Sarah is more matter-of-fact about the money. When she discovers that it's ransom money through a newspaper article, she states, "Hank, it's always been stealing. We just didn't know who we were stealing from." As greed and distrust mount among the men, Sarah conceives her own plans, like the one to secretly tape Lou's play-acted confession. This leads to a pressure-cooker scene at Lou's house, which builds to a nightmare of cartoon violence, just in case you forgot you were watching a Raimi film.
Throughout the movie, Sarah wields a Lady-Macbeth-like influence. The scene where she deconstructs her and Hank's previously happy, humble life — with its little indignities of clipping coupons and skipping the appetizer at restaurants — is heartbreaking. As she pleads with him not to relinquish their ill-gotten gains, her voice cracks with desperation and you can see the goodness crumbling, see the pride and contempt that was perhaps always milling below the surface. The money has a similar effect on Hank's other co-conspirators, warping their intentions or perhaps just laying bare their true corrupt nature as human beings.
Fonda has since retired from acting, but this is one of her best roles and it saw her working on the same movie as the man who would become her real-life husband, composer Danny Elfman. Abandoning the brass of his Batman film score for woodwind and strings, including flutes, violin, and banjo, Elfman's score for A Simple Plan marked an interesting stylistic departure for him. Like Raimi, he was going through an experimental phase at the time, and if you didn't know he was the composer, you could be forgiven for thinking it was Thomas Newman or even Ennio Morricone.
Divorced of special effects, the evil we see unfold in A Simple Plan is all the more insidious and chilling because of how mundane and believable it is. That old quote, "Money is the root of all evil," which is actually a Biblical quote, is really just another way of saying that greed of some form or another drives most of the world's problems. Even the Ten Commandments mostly boil down to admonishments against stealing, whether it be stealing honor or someone else's life, spouse, or property.

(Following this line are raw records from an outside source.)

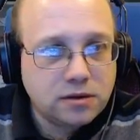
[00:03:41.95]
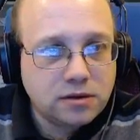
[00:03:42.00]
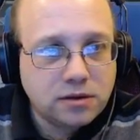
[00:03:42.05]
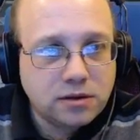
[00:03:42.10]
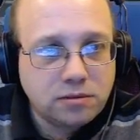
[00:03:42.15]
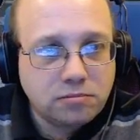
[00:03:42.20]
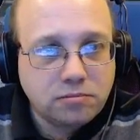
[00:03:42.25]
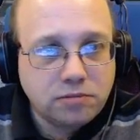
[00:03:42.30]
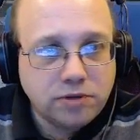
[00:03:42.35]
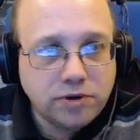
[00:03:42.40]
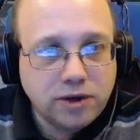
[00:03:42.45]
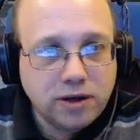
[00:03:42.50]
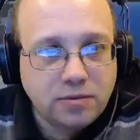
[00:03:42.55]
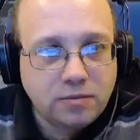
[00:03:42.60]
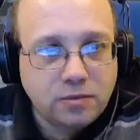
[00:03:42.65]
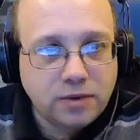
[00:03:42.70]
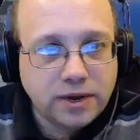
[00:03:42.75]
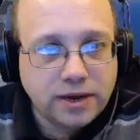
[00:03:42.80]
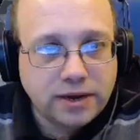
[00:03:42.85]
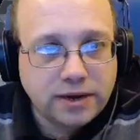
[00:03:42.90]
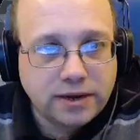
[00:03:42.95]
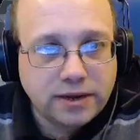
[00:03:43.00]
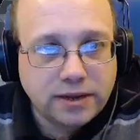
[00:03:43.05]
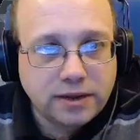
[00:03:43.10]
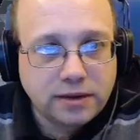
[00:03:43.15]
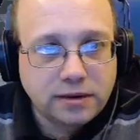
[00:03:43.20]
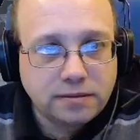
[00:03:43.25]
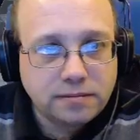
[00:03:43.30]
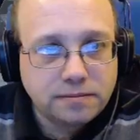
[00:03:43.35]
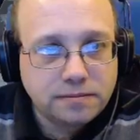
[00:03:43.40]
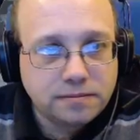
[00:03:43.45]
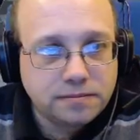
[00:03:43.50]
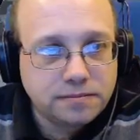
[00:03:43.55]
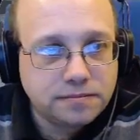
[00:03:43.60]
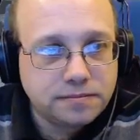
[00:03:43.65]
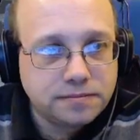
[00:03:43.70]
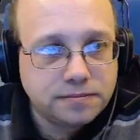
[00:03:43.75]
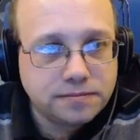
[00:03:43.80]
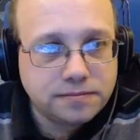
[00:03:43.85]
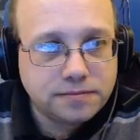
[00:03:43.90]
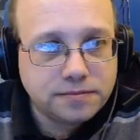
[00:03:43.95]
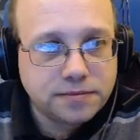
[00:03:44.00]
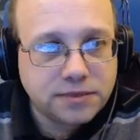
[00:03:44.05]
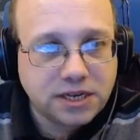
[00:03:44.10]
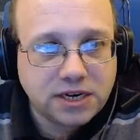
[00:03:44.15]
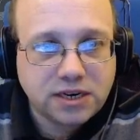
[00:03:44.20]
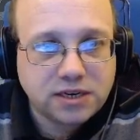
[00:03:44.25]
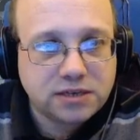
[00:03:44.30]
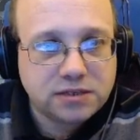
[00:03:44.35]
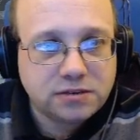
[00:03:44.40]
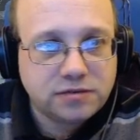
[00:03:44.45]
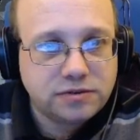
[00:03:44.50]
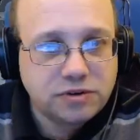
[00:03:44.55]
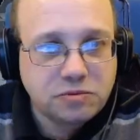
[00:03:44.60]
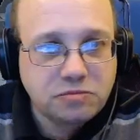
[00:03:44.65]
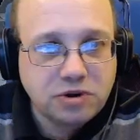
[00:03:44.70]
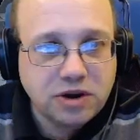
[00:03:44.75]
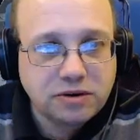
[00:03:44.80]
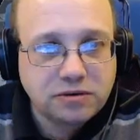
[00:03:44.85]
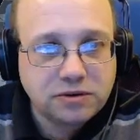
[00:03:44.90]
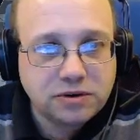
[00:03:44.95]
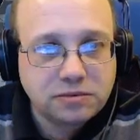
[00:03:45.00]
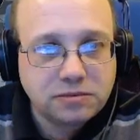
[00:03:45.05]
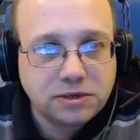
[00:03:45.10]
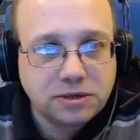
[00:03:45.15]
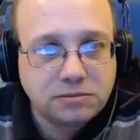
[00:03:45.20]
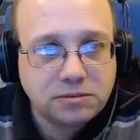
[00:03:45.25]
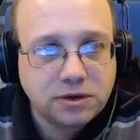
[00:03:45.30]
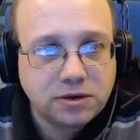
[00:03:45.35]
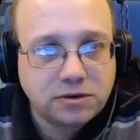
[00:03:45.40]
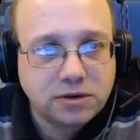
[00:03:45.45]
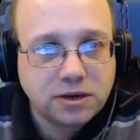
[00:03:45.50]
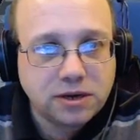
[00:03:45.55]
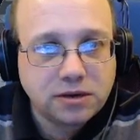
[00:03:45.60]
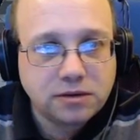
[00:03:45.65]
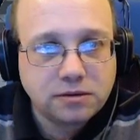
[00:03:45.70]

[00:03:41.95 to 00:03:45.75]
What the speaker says: brown wagon here. That doesn't look very brown to me, but okay.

A Simple Plan understands that; it understands the insatiable aspect of human nature and how that can lead to misery. It also understands the pettiness that can permeate group dynamics: all the infighting and manipulation that occurs when people play against each other in relationship triangles.

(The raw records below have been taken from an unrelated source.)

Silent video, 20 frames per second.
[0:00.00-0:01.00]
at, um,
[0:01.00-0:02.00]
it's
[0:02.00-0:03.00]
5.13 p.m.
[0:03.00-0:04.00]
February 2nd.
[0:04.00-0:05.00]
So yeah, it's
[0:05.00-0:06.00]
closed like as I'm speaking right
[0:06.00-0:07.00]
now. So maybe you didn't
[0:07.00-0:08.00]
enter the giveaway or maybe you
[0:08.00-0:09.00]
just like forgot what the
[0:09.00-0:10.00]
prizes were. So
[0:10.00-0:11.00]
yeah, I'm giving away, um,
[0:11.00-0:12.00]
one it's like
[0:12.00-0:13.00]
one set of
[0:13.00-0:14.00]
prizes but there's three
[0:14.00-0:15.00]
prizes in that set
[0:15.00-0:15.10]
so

Hank is supposed to be the straight-laced one, but he winds up being the fox in the henhouse, an unrelenting schemer who exploits his brother to the degree where he'll even shift psychological tactics, appealing to Jacob's base self-interest when needed. With his glasses taped together and a knitted cap over his head, Thornton disappears into the role of Jacob, affecting a dopey grin and occasional stutter. Devoid of vanity, Jacob is perhaps the most pure-hearted character in the movie, which makes it all the more tragic when we see him come undone.
Twenty years later, A Simple Plan still simmers with tension, yet it's also mournful and understated in ways you might not normally associate with Raimi as a director. This is a movie that simultaneously stretched Raimi's filmmaking boundaries and provided him with a new set of formal constraints, thereby leading to some of his very best work.
Aesthetically, thematically, even sociologically, A Simple Plan carries a downright literary weight. This might stem partially from Raimi handing over the writing reins to author Scott B. Smith, letting him adapt his own novel into an Oscar-nominated screenplay. It might also stem from him consciously deciding to rely less on camera trickery and more on the performances of his actors. Whatever the case, it sounds like a back-handed compliment, but this is a motion picture that has more to say about the human condition than any other Raimi film.